* WHAT IS EXPECTED *
The output should be every line below, retyped exactly, with no images.

Stored data entries:
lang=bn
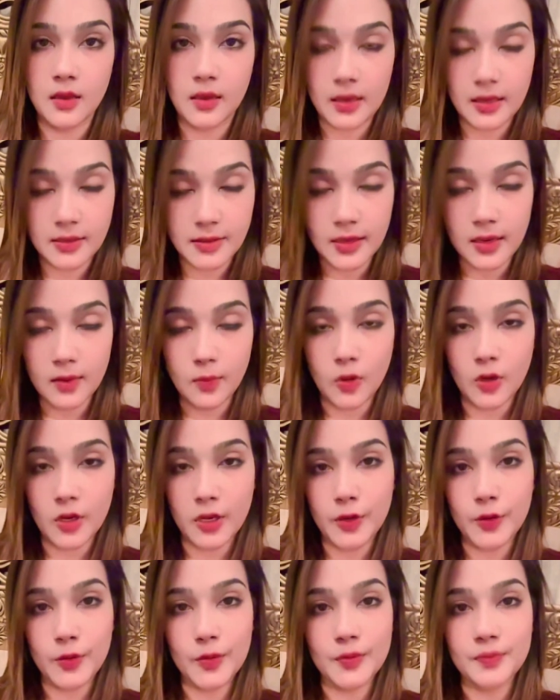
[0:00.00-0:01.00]
আসসালামু
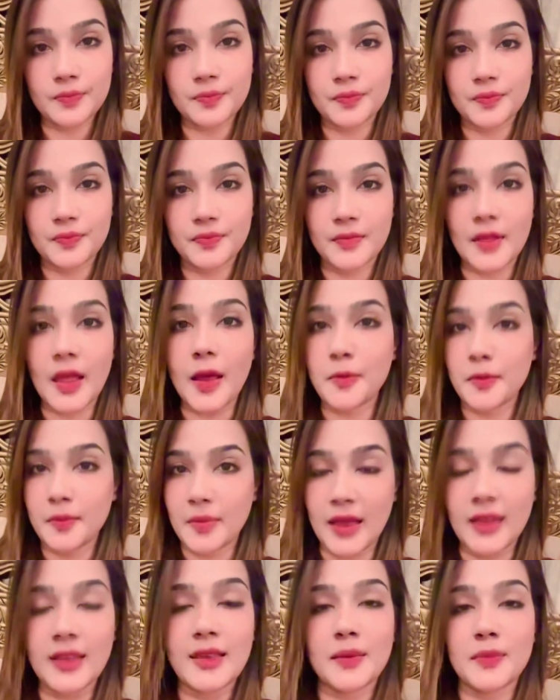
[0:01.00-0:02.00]
আলাইকুম আমি
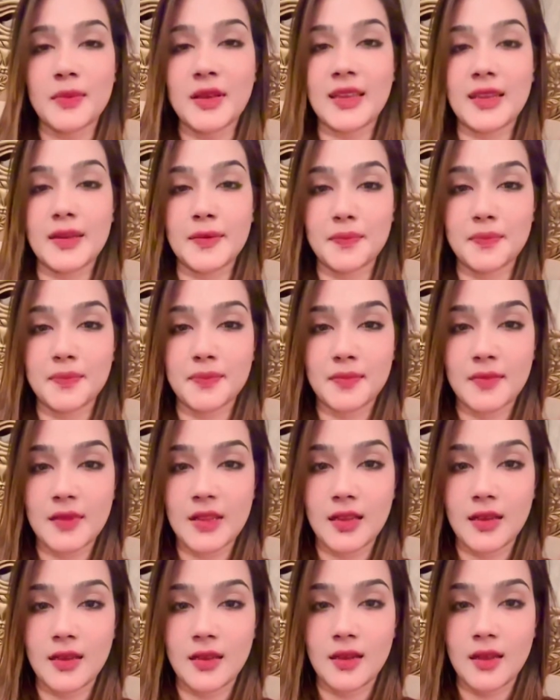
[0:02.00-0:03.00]
মাহিয়া মাহি
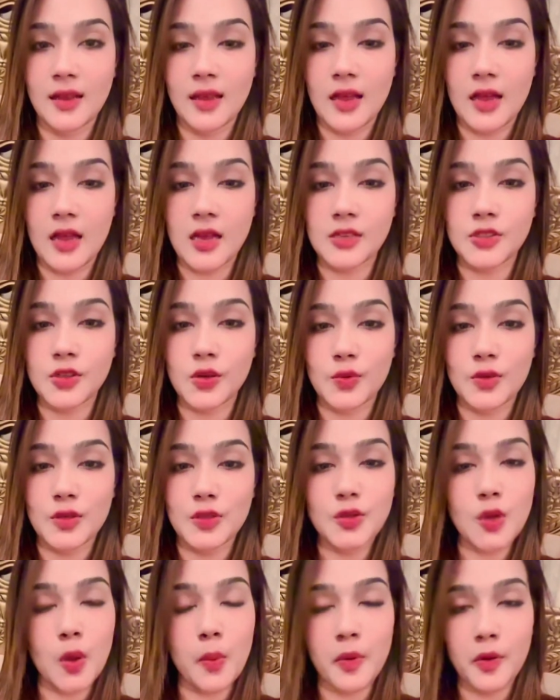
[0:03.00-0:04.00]
আশা করি
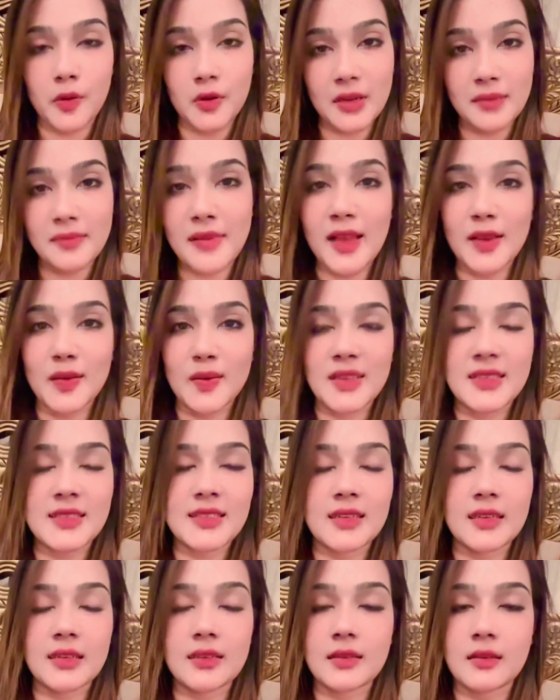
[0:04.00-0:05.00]
সবাই অনেক ভালো
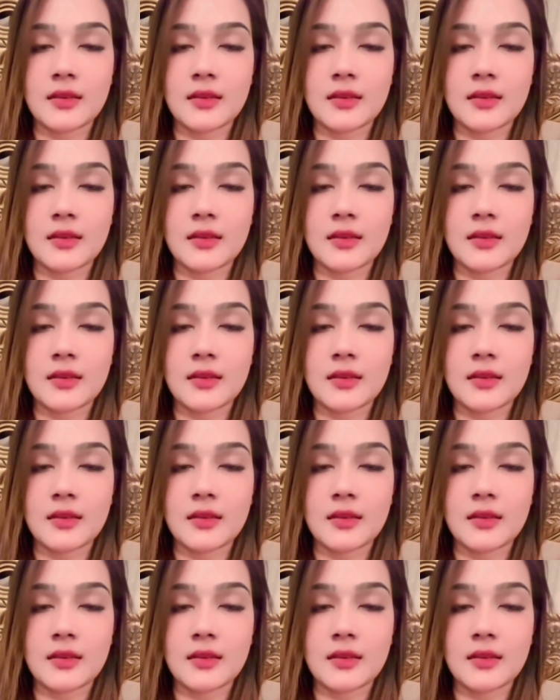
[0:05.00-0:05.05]
আছেন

* TASK SOLUTION *
lang=bn
[0:00.00-0:01.00]
আসসালামু
[0:01.00-0:02.00]
আলাইকুম আমি
[0:02.00-0:03.00]
মাহিয়া মাহি
[0:03.00-0:04.00]
আশা করি
[0:04.00-0:05.00]
সবাই অনেক ভালো
[0:05.00-0:05.05]
আছেন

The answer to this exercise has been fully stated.